While 15 years after you quit smoking may seem like a long time before your typical risk of heart disease is restored, you are never too old to benefit from quitting.

According to the WHO, people of any age can still reap gains in life expectancy:

  • At about age 30, people who quit smoking gain almost 10 years of life expectancy.
  • At about age 40, they gain 9 years of life expectancy.
  • At about age 50, they gain 6 years of life expectancy.
  • At about age 60, they gain 3 years of life expectancy.

The WHO also points out one key "rapid benefit" for those who quit smoking. Smokers who quit after they have a heart attack reduce their odds of having a second heart attack by half.

Need more reasons to quit smoking?

If the short-term withdrawal symptoms make quitting smoking seem agonizing, consider the pitfalls and pain of the eventual health consequences. Chronic illness and life-threatening conditions are undisputed consequences of smoking tobacco. 

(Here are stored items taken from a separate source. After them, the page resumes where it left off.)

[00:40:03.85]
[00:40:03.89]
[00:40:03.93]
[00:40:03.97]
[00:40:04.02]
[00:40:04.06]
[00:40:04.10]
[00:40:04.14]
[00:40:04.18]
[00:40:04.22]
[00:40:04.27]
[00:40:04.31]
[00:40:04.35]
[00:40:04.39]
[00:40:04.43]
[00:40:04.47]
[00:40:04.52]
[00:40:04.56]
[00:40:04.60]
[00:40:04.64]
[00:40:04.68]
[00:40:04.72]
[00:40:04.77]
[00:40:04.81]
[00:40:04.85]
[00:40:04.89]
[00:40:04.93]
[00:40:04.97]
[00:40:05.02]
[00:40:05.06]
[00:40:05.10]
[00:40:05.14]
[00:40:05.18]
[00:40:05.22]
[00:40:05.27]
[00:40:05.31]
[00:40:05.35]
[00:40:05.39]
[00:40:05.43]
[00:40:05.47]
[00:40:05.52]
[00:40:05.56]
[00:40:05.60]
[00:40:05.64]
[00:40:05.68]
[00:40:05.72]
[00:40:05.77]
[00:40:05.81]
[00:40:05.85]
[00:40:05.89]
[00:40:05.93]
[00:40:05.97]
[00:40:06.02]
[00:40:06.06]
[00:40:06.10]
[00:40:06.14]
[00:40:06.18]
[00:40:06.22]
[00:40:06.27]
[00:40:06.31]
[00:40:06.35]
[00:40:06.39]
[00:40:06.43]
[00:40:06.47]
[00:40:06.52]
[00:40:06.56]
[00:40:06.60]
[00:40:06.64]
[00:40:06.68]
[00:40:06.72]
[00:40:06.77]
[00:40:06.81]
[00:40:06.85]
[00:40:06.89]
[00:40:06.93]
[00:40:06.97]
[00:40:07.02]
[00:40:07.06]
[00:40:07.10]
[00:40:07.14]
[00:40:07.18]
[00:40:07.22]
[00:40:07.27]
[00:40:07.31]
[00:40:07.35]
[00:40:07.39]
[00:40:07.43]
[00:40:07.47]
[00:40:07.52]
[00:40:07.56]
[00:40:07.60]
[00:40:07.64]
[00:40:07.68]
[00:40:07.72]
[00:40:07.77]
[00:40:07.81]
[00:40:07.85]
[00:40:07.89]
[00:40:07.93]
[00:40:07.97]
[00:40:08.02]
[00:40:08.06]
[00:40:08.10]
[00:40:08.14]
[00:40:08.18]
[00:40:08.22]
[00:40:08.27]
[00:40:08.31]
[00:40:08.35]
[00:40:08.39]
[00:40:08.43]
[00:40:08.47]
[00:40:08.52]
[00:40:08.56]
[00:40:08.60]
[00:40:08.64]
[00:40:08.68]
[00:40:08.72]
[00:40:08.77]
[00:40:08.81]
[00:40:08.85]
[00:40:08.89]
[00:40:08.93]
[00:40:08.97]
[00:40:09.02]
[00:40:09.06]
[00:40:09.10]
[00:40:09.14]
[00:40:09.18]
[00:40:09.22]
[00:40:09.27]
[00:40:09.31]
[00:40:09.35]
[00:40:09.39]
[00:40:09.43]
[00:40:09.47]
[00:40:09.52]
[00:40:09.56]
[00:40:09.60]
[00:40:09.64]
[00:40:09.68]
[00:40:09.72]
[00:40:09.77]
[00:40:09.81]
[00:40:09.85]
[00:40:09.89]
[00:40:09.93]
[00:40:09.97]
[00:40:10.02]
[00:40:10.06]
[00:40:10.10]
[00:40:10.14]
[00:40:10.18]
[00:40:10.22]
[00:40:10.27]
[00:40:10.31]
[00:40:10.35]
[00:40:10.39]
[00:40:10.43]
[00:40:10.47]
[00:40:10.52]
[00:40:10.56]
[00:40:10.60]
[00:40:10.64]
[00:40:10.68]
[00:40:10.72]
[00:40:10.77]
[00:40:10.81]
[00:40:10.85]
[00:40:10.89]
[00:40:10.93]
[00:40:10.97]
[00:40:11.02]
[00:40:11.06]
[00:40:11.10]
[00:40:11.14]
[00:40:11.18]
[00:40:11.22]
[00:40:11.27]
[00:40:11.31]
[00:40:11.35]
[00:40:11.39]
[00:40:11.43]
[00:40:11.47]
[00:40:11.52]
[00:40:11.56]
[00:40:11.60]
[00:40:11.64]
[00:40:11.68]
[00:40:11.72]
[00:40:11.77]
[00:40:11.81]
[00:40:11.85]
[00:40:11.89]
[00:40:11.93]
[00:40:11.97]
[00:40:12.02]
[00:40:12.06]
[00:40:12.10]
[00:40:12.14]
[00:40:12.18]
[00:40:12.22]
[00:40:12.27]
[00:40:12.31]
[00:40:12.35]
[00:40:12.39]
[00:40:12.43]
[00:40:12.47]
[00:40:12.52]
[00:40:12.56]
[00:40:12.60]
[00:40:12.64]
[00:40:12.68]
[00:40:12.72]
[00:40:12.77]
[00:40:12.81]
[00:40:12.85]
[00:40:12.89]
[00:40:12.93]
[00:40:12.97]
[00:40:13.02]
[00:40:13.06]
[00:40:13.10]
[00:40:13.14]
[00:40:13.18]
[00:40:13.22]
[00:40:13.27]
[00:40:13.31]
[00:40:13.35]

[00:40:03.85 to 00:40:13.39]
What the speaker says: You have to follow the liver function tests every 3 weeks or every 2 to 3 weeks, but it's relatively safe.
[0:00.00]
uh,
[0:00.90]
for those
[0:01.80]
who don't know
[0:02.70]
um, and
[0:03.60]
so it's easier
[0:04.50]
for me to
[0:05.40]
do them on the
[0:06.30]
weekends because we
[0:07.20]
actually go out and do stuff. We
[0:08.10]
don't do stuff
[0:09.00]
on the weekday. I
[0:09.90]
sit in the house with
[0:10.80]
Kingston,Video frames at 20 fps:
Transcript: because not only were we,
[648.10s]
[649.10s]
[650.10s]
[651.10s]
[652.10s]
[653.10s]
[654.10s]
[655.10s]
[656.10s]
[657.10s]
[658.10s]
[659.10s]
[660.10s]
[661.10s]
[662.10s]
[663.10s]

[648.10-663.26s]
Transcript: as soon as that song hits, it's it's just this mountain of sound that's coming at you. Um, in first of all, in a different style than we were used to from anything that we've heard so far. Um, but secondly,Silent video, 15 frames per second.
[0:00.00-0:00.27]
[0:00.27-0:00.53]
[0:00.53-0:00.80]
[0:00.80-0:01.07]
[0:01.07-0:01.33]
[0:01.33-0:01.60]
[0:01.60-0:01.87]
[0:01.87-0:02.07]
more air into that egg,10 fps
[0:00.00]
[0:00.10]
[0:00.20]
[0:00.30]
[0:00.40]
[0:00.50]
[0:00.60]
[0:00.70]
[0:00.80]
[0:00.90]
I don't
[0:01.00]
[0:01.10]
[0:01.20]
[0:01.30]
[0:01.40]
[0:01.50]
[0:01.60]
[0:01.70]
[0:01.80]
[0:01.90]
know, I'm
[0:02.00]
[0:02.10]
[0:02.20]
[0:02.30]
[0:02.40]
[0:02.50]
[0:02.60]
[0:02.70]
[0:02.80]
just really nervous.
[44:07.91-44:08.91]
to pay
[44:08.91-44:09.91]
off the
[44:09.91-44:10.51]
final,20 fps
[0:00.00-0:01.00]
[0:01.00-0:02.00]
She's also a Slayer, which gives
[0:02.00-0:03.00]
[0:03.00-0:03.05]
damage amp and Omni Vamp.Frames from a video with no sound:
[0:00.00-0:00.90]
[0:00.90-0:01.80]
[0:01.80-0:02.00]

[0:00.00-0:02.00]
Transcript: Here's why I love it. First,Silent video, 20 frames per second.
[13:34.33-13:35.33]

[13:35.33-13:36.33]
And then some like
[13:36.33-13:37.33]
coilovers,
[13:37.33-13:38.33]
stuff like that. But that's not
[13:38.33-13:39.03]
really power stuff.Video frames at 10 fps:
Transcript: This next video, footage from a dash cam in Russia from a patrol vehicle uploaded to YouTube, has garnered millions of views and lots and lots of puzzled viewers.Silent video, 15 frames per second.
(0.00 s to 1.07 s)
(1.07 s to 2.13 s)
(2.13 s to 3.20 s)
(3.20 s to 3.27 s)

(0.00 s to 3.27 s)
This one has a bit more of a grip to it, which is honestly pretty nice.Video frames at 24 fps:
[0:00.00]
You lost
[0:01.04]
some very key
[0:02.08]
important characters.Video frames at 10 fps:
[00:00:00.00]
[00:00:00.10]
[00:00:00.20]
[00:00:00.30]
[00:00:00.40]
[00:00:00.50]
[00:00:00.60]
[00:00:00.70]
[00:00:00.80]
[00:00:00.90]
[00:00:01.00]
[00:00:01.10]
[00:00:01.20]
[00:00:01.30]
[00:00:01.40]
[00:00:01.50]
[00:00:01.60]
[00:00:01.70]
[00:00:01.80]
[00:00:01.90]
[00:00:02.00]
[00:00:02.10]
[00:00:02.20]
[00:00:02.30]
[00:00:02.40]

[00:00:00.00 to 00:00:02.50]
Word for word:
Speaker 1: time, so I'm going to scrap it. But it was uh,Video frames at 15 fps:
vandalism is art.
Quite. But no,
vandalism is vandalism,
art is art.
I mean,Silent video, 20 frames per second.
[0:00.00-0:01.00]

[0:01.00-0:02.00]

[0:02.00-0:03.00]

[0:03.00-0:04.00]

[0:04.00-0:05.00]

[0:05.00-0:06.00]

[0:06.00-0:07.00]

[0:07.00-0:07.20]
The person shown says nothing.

According to a 2014 report from the National Center for Chronic Disease Prevention and Health Promotion shared by the CDC, these are the proven risks:

  • Smokers are two to four times more likely to develop coronary heart disease than nonsmokers.
  • Smoking increases the risk of stroke by two to four times.
  • Men who smoke are 25 times more likely to develop lung cancer than men who don't.
  • Women who smoke are 25.7 times more likely to develop lung cancer than women who don't.
  • Even those who smoke four or fewer cigarettes per day can show early signs of cardiovascular disease.
  • Smoking causes diminished overall health, increased absenteeism from work and increased health care utilization and cost

Quitting time

Any time youchoose to quit, the American Lung Association offers candid advice in its "8 tips to quit smoking for good in 2017," including:

  • Eliminate triggers. 
  • Give it time. "The desire to smoke won't disappear overnight and the first seven to 10 days will probably be the toughest," the ALA said.
  • Slip-ups are OK. "Nobody is perfect and your path to quitting might not be either. If you've had a small lapse – you haven't failed as long as you take action to prevent it happening again."
  • Wait it out. A craving to smoke only lasts three to five minutes.